It has long been a tenet of American society that income disparity is more acceptable provided that there is a reasonable chance that someone who starts poor can make their way up the economic ladder to at least middle class status through education and work. This is the premise of the American dream and of a society based on the principle of meritocracy. In this post we use DC taxpayer data to analyze income mobility, the extent to which an individual’s income changes over time. This data allows us to determine the probability of an individual moving up the rungs of the economic ladder. The analysis also determines how far up one is likely to move up the economic ladder, starting at the bottom.
We focus initially on singles since income mobility is easier to define for a single individual than for married couples, where income is defined on an aggregate basis. For a married couple, upward mobility could be the result of various outcomes- both spouses moving up the ladder simultaneously, one spouse moving up the ladder and the other remaining steady, or some other combination.
We examined mobility for singles by looking at where individuals stood on the economic ladder in 2002 and compared this to where they ended up in 2012. The percentage of filers who changed positions on the ladder measures the probability of moving on the ladder.
Here’s how to interpret the results shown in the matrix below:
Reading across starting from the top row, 39 percent of individuals who were in the bottom 20 percent of the income distribution in 2002 remained in the bottom twenty percent in 2012, 28 percent moved up one rung of the ladder to the second quintile (20th to 40th percentile), 15 percent to the third quintile and so on for the other quintiles. Similarly for the second row, 18 percent of individuals who were in the second quintile in 2002 fell down the ladder ending up in the lowest quintile in 2012, 35 percent remained in the same quintile and so on. Shaded boxes in yellow denote no change in income status, blue shading denotes upward mobility and red denotes downwards mobility.
Income Mobility: Chances of Moving on the Economic Ladder by Income Range, 2002-2012
Source: DC Income Tax Data 2002-2012, DISTRICTMEASURED.COM
- Thirty nine percent of singles who started poor (in the lowest quintile) remained poor after a decade.
- The median age for filers stuck at the bottom was 49 years. Given that these individuals are well into their career paths, the chances of their income prospects improving in the next ten years are likely to be small.
- Twenty eight percent who started at the bottom moved up one rung of the ladder, and 33 percent from the lowest quintile made it to middle class status or higher (40th percentile and higher).
- For those starting in the second quintile in 2002, the chance of moving up to middle class status one decade later was 47 percent.
- The likelihood of remaining in the middle class in 2012 for those already in the middle class in 2002 was greater than 25 percent.
What can we conclude from the data? In a society where income mobility mitigates some of the worst effects of an unequal distribution of income, an individual through increased work experience and skill acquisition, would likely experience at least one movement up the ladder over a ten year period, or stay steady if she or he is at the top rung (See further discussion below). While the data indicates that this is the case for most filers who started in the top three quintiles, for those on the lowest rungs of the ladder (the lowest two quintiles) the chances of moving up are only about 50/50.

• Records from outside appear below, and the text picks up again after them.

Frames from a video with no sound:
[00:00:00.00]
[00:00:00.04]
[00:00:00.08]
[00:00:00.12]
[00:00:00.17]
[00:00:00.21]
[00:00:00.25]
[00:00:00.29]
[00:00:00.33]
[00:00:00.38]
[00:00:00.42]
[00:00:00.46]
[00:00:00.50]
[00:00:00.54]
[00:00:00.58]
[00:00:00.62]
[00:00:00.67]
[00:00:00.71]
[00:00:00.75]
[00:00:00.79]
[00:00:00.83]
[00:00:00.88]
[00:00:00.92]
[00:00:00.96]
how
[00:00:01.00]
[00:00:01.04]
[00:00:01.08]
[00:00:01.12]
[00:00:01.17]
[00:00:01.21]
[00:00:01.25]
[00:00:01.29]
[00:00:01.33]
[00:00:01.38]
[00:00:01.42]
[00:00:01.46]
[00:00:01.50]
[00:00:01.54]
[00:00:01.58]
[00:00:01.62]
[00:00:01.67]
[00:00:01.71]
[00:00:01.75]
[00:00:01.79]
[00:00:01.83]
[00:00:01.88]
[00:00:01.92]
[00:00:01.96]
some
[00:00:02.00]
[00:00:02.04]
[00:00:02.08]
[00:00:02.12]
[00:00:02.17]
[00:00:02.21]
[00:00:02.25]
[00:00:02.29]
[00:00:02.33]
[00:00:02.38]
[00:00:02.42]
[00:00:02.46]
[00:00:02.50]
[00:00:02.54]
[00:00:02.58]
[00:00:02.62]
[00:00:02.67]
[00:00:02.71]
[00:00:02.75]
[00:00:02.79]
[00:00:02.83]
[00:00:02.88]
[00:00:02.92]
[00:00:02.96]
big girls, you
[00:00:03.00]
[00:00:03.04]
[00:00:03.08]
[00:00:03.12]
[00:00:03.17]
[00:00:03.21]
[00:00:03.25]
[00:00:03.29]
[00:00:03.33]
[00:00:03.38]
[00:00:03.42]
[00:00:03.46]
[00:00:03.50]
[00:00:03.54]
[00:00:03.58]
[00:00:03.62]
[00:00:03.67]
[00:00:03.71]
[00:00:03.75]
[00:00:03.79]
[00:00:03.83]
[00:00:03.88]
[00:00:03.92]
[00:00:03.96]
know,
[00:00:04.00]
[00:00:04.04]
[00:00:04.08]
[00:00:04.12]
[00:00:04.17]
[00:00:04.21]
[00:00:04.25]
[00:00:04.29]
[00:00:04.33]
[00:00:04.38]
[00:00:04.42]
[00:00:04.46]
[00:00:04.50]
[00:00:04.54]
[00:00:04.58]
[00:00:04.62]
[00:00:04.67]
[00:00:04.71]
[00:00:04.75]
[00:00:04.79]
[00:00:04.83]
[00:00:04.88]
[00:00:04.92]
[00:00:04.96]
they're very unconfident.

Various factors have been cited to explain the scarce mobility of individuals at the bottom of the income distribution. In a previous post we explored whether career paths contributed to this lack of mobility and found that increasingly the occupation one is employed in influences this outcome. An employee in retail or education will have a hard time moving up the ladder. Other studies have focused on other factors such as increasing cost of college education, the decline in unionization rates and free trade to explain this lack of mobility.
What exactly is the data?
Data is from the 2002 and 2012 DC income tax returns for single Individuals excluding senior filers. 22,742 single filers were in the data for both years. Income quintiles represent the following income ranges.
|Income Quintile||Income $|
|Lowest 20th||Less than $20,000|
|20th to 40th||$20,000-$35,000|
|40th to 60th||$35,000-$50,000|
|60th to 80th||$50,000-$85,000|
|80th to 100th||Greater than $85,000|
Is a ten year time frame sufficient to consider income mobility?
A simple framework to analyze this is to consider how a person’s income would progress over a typical career path of approximately 40 years (say from ages 25-65) in a world where there was mobility across a wide range of career opportunities and access to education. This individual would begin her/his career at age 25 at or near the low-end of the income scale. Through increased work experience she/he would move up a rung on the ladder and by their mid-thirties be at or near middle class, and after another decade, in their 40’s, expect to move up to achieve upper middle class status. In this career path each rung of the income ladder can be thought of as about 8 years (40 years /5 quintiles), so that after a decade an individual should move up at least 1.25 rungs.
Other considerations- Because the data is limited to DC filers, the analysis provides a more limited view of income mobility for the nation as a whole, as individuals can move to other states to seek better economic opportunities. While this is a limitation of the analysis, it is important to note that during the 2002-2012 timeframe the DC economy was one of the strongest performing in the nation. The probability that an individual could move up the ladder by moving to a different state was not likely to be high during this timeframe.